======== Supplied records ========

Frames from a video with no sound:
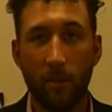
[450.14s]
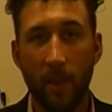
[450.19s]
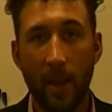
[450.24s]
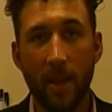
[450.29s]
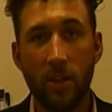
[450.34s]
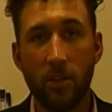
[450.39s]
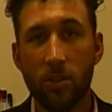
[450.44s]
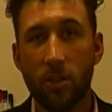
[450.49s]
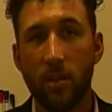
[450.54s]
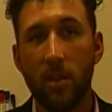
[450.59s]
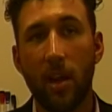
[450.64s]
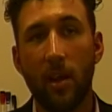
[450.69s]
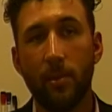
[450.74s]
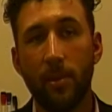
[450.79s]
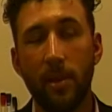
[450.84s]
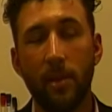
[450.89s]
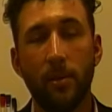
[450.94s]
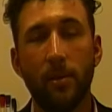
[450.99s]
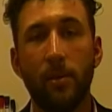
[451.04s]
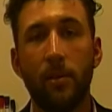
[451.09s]
information,
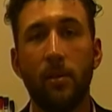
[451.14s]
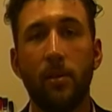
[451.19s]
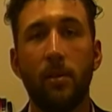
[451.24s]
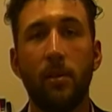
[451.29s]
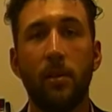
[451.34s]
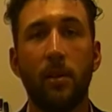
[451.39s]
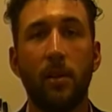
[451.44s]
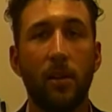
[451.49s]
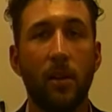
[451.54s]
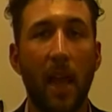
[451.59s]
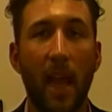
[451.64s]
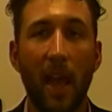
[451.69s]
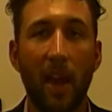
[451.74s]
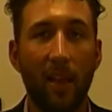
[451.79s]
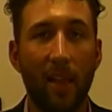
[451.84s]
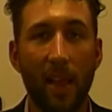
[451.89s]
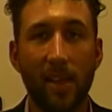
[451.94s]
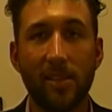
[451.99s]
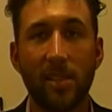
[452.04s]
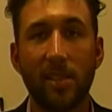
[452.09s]
I'll be
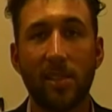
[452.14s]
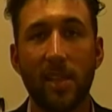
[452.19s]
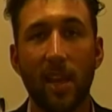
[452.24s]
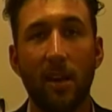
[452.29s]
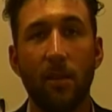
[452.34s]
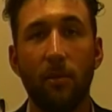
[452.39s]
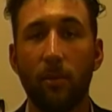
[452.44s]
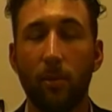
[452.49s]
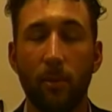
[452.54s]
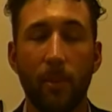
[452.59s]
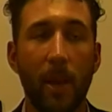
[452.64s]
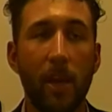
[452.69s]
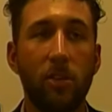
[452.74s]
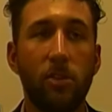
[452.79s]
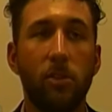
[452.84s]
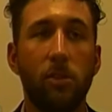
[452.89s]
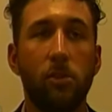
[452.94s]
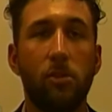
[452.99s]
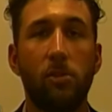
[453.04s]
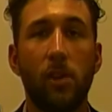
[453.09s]
analyzing said
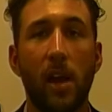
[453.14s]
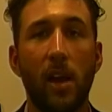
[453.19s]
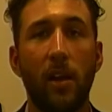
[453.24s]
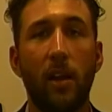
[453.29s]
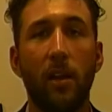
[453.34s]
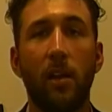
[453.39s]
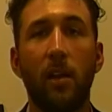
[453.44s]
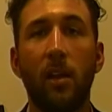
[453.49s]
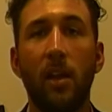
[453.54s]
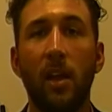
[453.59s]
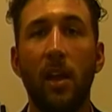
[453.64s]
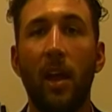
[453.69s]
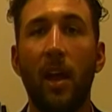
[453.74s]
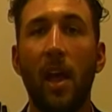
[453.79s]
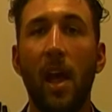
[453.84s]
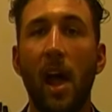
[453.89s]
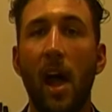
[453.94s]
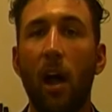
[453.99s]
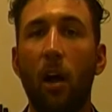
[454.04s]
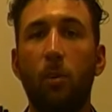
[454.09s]
information to try to
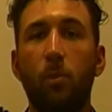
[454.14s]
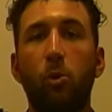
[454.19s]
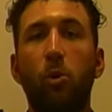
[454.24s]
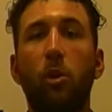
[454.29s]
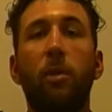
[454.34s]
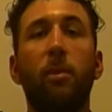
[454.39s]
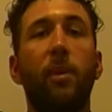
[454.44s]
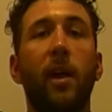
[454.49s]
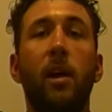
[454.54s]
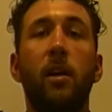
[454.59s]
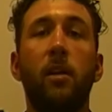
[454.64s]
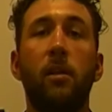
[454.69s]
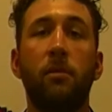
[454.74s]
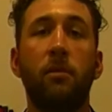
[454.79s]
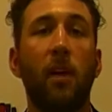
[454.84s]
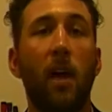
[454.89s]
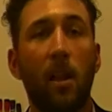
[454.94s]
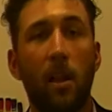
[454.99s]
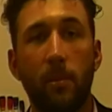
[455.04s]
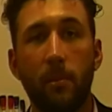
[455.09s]
help with player
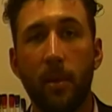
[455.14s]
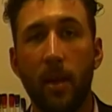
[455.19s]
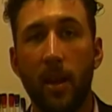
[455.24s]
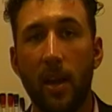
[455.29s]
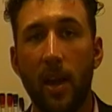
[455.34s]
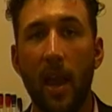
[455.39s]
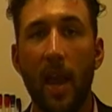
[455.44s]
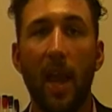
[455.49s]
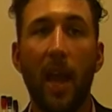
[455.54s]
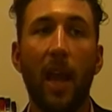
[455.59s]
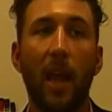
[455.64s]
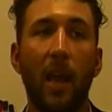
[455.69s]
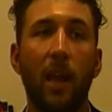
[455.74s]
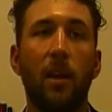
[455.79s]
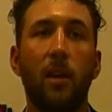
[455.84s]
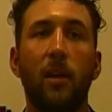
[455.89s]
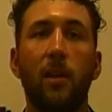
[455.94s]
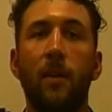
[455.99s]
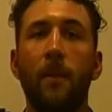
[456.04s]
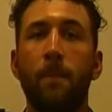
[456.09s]
development
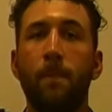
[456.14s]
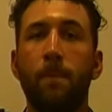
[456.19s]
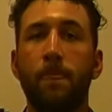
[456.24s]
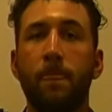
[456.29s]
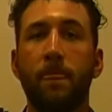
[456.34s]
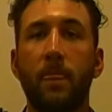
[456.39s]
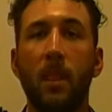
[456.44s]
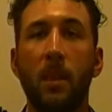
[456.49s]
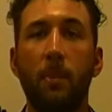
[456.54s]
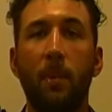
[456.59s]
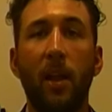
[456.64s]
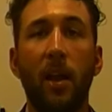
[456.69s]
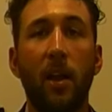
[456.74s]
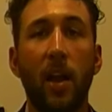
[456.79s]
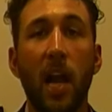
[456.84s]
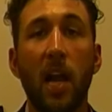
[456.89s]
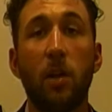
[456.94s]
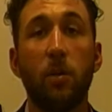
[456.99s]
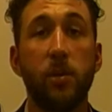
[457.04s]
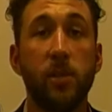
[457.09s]
and
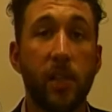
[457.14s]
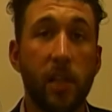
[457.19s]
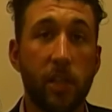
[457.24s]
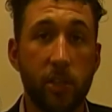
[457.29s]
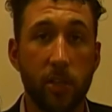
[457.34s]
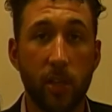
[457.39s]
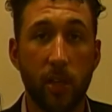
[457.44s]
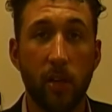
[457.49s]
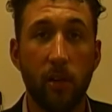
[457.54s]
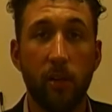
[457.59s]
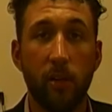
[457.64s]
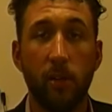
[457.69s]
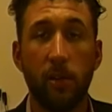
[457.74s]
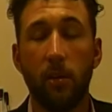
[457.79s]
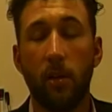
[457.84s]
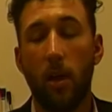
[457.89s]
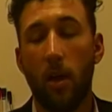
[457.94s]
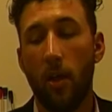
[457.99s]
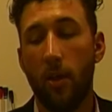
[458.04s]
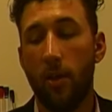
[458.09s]
player acquisition
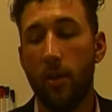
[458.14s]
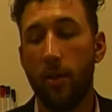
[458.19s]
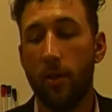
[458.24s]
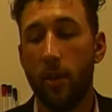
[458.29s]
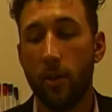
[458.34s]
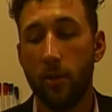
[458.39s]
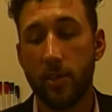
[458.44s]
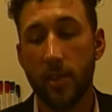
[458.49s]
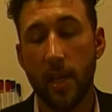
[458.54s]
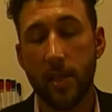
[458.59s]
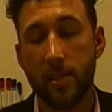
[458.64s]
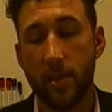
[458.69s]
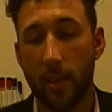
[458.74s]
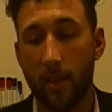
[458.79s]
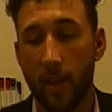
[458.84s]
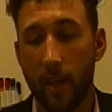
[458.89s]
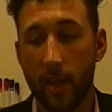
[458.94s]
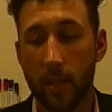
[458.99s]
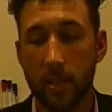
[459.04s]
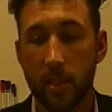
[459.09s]
on those
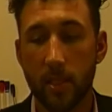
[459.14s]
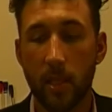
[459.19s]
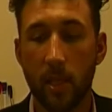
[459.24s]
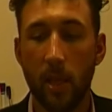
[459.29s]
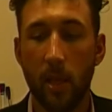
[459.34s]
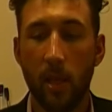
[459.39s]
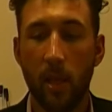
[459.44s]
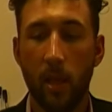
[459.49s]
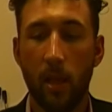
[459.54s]
ends of things.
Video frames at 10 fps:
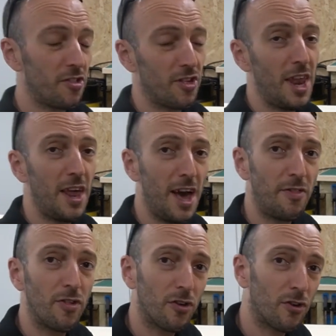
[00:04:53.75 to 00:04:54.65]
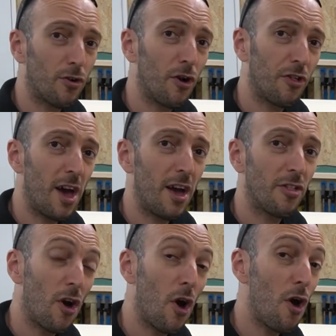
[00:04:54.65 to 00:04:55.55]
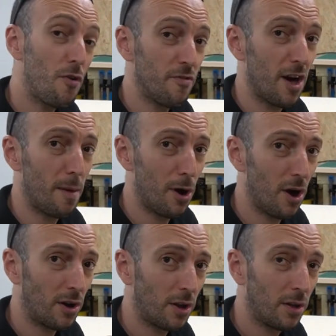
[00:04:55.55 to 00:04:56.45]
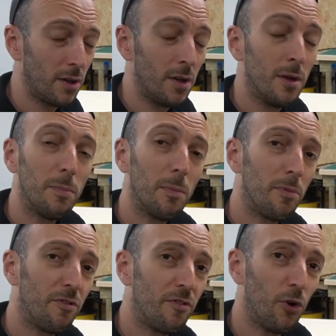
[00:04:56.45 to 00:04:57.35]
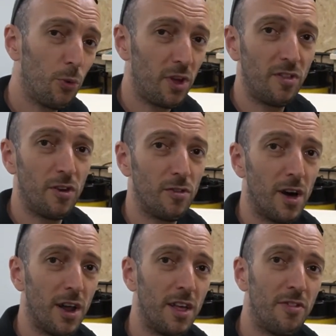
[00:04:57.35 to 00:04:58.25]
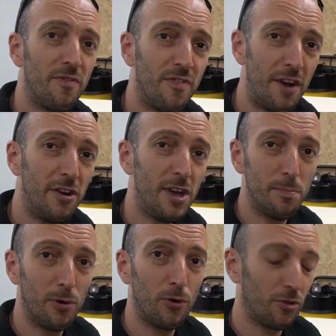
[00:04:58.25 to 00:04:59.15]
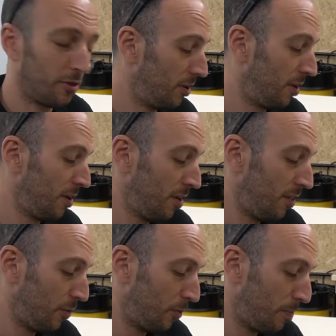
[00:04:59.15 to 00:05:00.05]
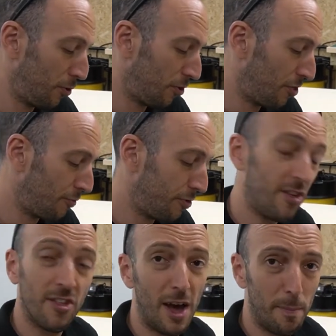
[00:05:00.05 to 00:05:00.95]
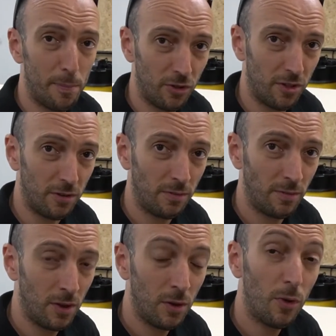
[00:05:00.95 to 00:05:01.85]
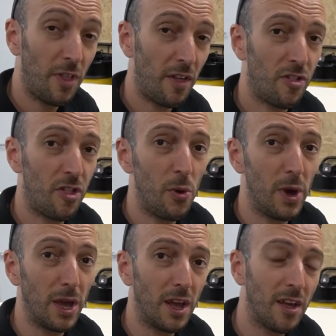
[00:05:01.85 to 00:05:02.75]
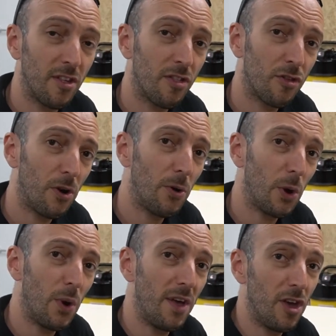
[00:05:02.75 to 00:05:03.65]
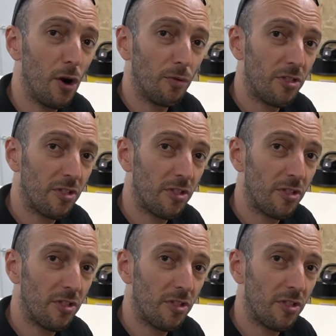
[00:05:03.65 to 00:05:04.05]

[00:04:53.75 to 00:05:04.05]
Z head so the crosshairs are over that mark. But before we do that, it's very important that we push the reset button. What that's doing is it's throwing away the old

========

What do the entries above read from the line containing "[00:05:01.85 to 00:05:02.75]" through the line containing "[00:05:03.65 to 00:05:04.05]"? Output those lines exactly, both ends included, with the pictures left out.

[00:05:01.85 to 00:05:02.75]
[00:05:02.75 to 00:05:03.65]
[00:05:03.65 to 00:05:04.05]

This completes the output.